I'd like the entries that follow repeated exactly, with the pictures left out.

★ ★ ★

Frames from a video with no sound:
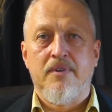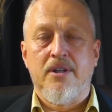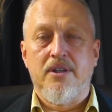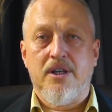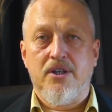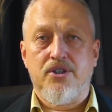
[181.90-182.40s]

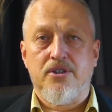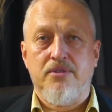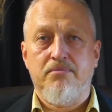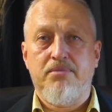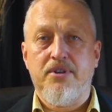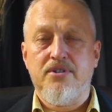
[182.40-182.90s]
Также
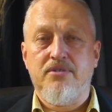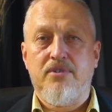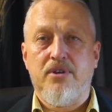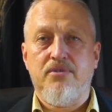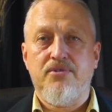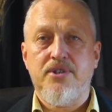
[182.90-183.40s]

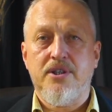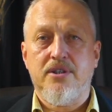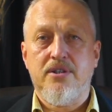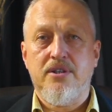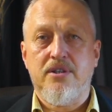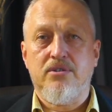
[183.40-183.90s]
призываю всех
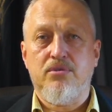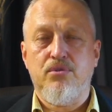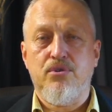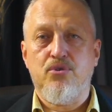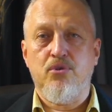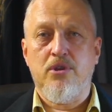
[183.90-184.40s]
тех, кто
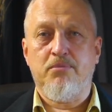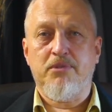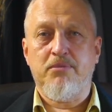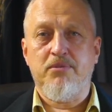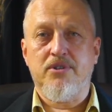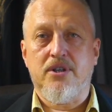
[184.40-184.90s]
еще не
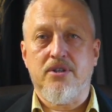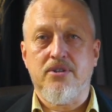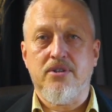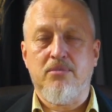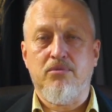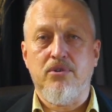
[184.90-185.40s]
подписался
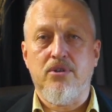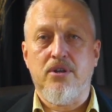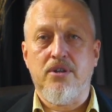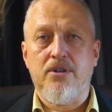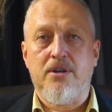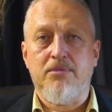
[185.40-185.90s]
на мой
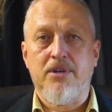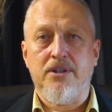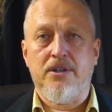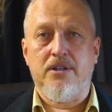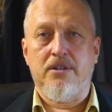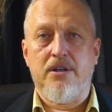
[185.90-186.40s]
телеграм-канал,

★ ★ ★

→ Task result:
Frames from a video with no sound:
[181.90-182.40s]

[182.40-182.90s]
Также
[182.90-183.40s]

[183.40-183.90s]
призываю всех
[183.90-184.40s]
тех, кто
[184.40-184.90s]
еще не
[184.90-185.40s]
подписался
[185.40-185.90s]
на мой
[185.90-186.40s]
телеграм-канал,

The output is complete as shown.